Compared to other aspects of cybersecurity, financial firms share very little fraud information. Most financial firms interviewed in the Treasury report agreed on the need for better collaboration – especially as fraudsters are increasingly using AI. (The National Task Force on Fraud and Scam Prevention may help address this.) Public-private partnerships that involve sharing fraud data would support the development of AI-powered tools to detect fraud and identify emerging risks. This is especially crucial for smaller firms with less extensive internal historical data to draw on.
However, while analyzing and sharing fraud data can benefit the public and private sectors and their customers, significant privacy concerns arise. Additional complications relate to third-party providers and their software and data supply chains. The risks of collecting, storing, and processing sensitive financial information need to be managed through robust data protection and privacy practices.

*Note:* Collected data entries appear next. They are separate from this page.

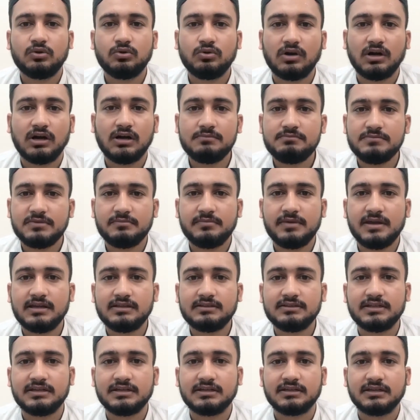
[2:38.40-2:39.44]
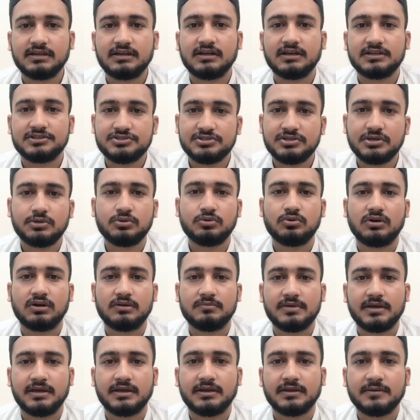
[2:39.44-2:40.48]
ख्वाब में बैल देखना अच्छा
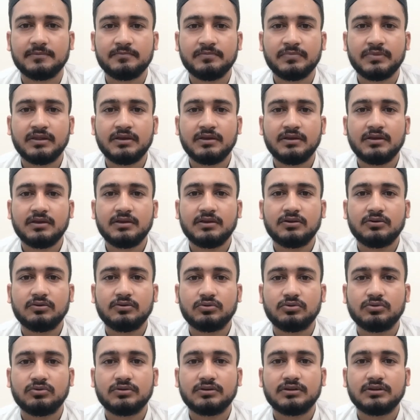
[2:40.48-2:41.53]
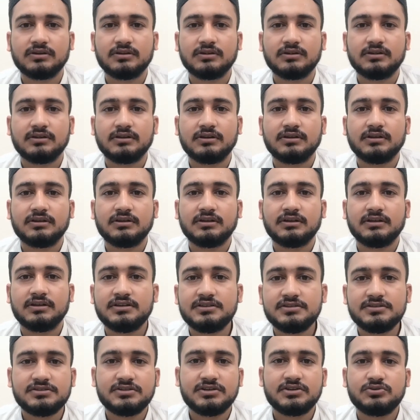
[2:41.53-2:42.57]
ख्वाब है और
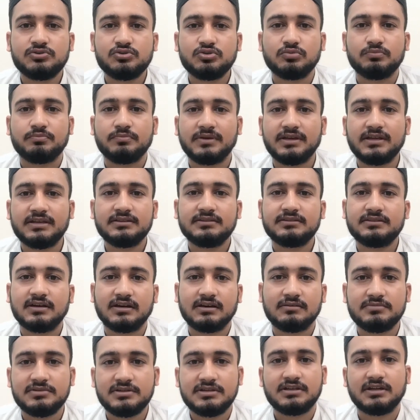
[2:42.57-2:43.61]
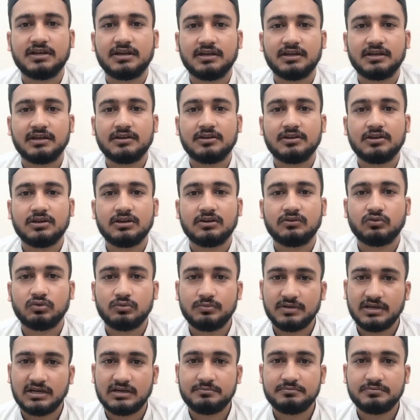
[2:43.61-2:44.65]
इसकी जो मेन ताबीर है वो
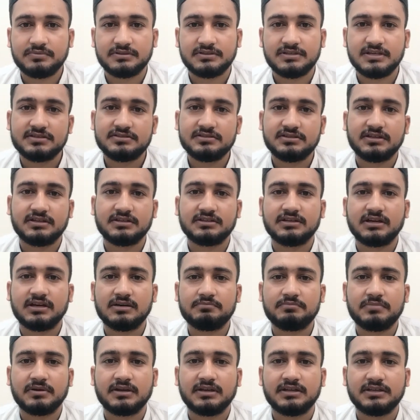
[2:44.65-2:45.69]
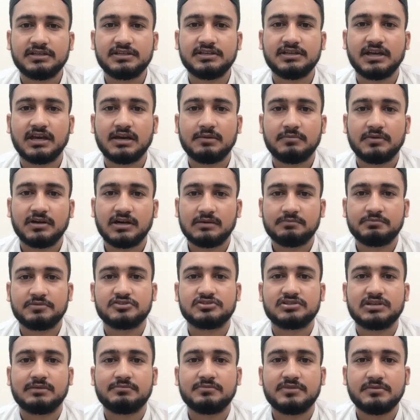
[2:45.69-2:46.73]
मैं आप जैसे किताब पर लिखी है मैं आपके
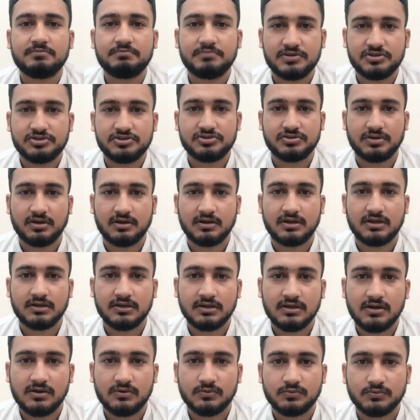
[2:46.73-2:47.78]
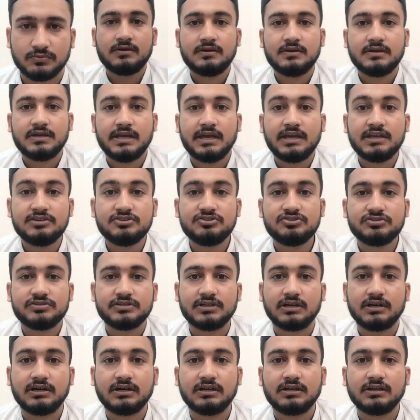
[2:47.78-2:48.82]
सामने पेश करने लगा हूँ इस
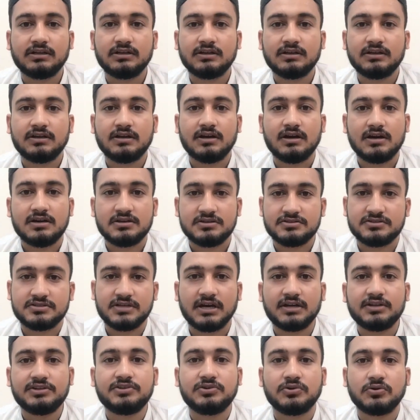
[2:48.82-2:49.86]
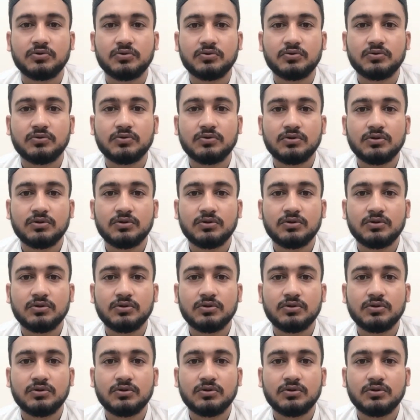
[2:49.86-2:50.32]
साल अरजानी हो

The need to support data privacy
In the same way that financial firms are adopting new technologies that leverage AI for cybersecurity, they will need to explore innovative ways to secure data that can support effective AI tools for cybersecurity and fraud prevention. Effective data privacy tools could, for example, pave the way for a clearinghouse for fraud data, allowing swift sharing of data to protect customers and support financial institutions of all sizes.
Our work in AI adoption is focused on helping to realize these possibilities. While AI can be a powerful tool for cybercriminals, public-private partnerships that incorporate robust privacy-preserving technology can leverage AI to protect critical infrastructure and the people who rely on it.